Mitigation Strategy: Enable TLS/SSL Encryption for Connections

  • Description:
    1. Obtain TLS/SSL Certificates: Get TLS/SSL certificates (CA-signed recommended for production).
    2. Configure MongoDB Server for TLS/SSL:
      • Access mongod.conf: Open mongod.conf.
      • Configure TLS Section: Add/modify net.tls section.
      • Specify Certificate/Key Files: Set net.tls.certificateKeyFile to certificate and key file paths (PEM).
      • Enable TLS: Set net.tls.mode to requireTLS (enforce TLS) or preferTLS (prefer TLS, allow non-TLS).
    3. Configure MongoDB Driver for TLS/SSL:
      • Connection String Options: Modify connection string to enable TLS (e.g., tls=true).
      • Driver-Specific TLS Options: Consult driver docs for TLS configuration details.
    4. Restart MongoDB Server: Restart mongod after server-side TLS config.
    5. Test TLS Connections: Verify application connects via TLS/SSL. Confirm encrypted connections using network tools/driver logs.
  • List of Threats Mitigated:
    • Eavesdropping (High Severity): Prevents interception of data in transit.
    • Man-in-the-Middle Attacks (Medium Severity): Reduces risk of MITM attacks.
  • Impact:
    • Eavesdropping: High Risk Reduction
    • Man-in-the-Middle Attacks: Medium Risk Reduction
  • Currently Implemented: Yes, on production and staging. TLS/SSL enabled for all connections.
  • Missing Implementation: N/A - Implemented across all environments.

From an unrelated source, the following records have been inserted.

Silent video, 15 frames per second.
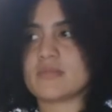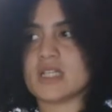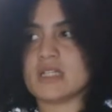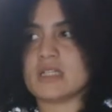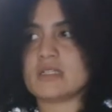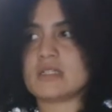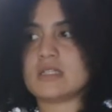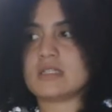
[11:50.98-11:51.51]

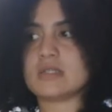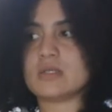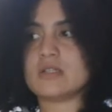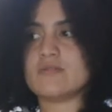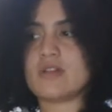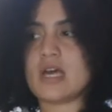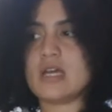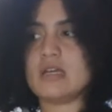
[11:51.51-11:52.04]
Lizzie sort
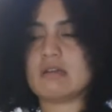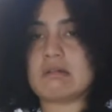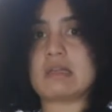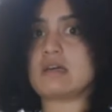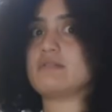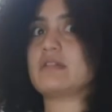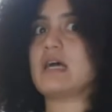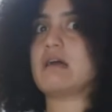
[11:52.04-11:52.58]
of like
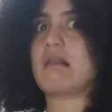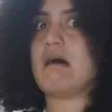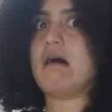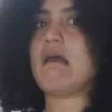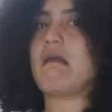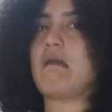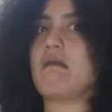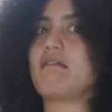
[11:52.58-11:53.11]
lived that
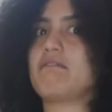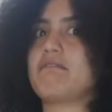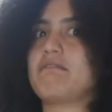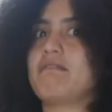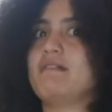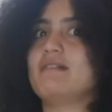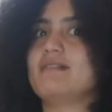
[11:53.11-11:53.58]
life.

Mitigation Strategy: Resource Limits and Connection Limits

  • Description:
    1. Access MongoDB Configuration File: Locate mongod.conf.
    2. Edit Configuration: Open mongod.conf.
    3. Set Connection Limits: Configure net.maxIncomingConnections to limit concurrent connections.
    4. Set Resource Limits (OS Level - if needed): Use OS-level tools (e.g., ulimit on Linux) to limit resources like memory and file handles for the mongod process.
    5. Save Configuration: Save changes to mongod.conf.
    6. Restart MongoDB Server: Restart mongod service.
    7. Monitor Resource Usage: Monitor MongoDB resource consumption after implementing limits.
  • List of Threats Mitigated:
    • Denial of Service (DoS) (Medium Severity): Prevents resource exhaustion DoS attacks.
    • Performance Degradation (Medium Severity): Limits impact of resource-intensive operations.
  • Impact:
    • Denial of Service (DoS): Medium Risk Reduction
    • Performance Degradation: Medium Risk Reduction
  • Currently Implemented: Partially implemented. Connection limits are set, OS-level resource limits not fully configured.
  • Missing Implementation: Review and configure OS-level resource limits for mongod process for enhanced resource control.

Mitigation Strategy: Query Optimization and Indexing

  • Description:
    1. Identify Slow Queries: Use MongoDB profiling tools (profiler, db.setProfilingLevel(), db.system.profile) to find slow queries.
    2. Analyze Query Execution Plans: Use explain() on queries to analyze execution plans, identify inefficiencies (collection scans).
    3. Create Indexes: Create indexes using db.collection.createIndex() for frequently used query fields (filters, sorts, aggregation).
    4. Optimize Query Structure: Refactor slow queries:
      • Use covered queries (index contains all data).
      • Use limit() and skip() for result set control.
      • Optimize aggregation pipelines.
    5. Regular Performance Monitoring: Continuously monitor query performance, address regressions and new slow queries.
  • List of Threats Mitigated:
    • Denial of Service (DoS) (Medium Severity): Prevents slow queries from causing DoS.
    • Performance Degradation (Medium Severity): Maintains application performance.
  • Impact:
    • Denial of Service (DoS): Medium Risk Reduction
    • Performance Degradation: High Risk Reduction
  • Currently Implemented: Partially implemented. Indexes for common queries exist, ongoing optimization lacking.
  • Missing Implementation: Implement regular query performance analysis, optimization process, performance monitoring dashboards/alerts.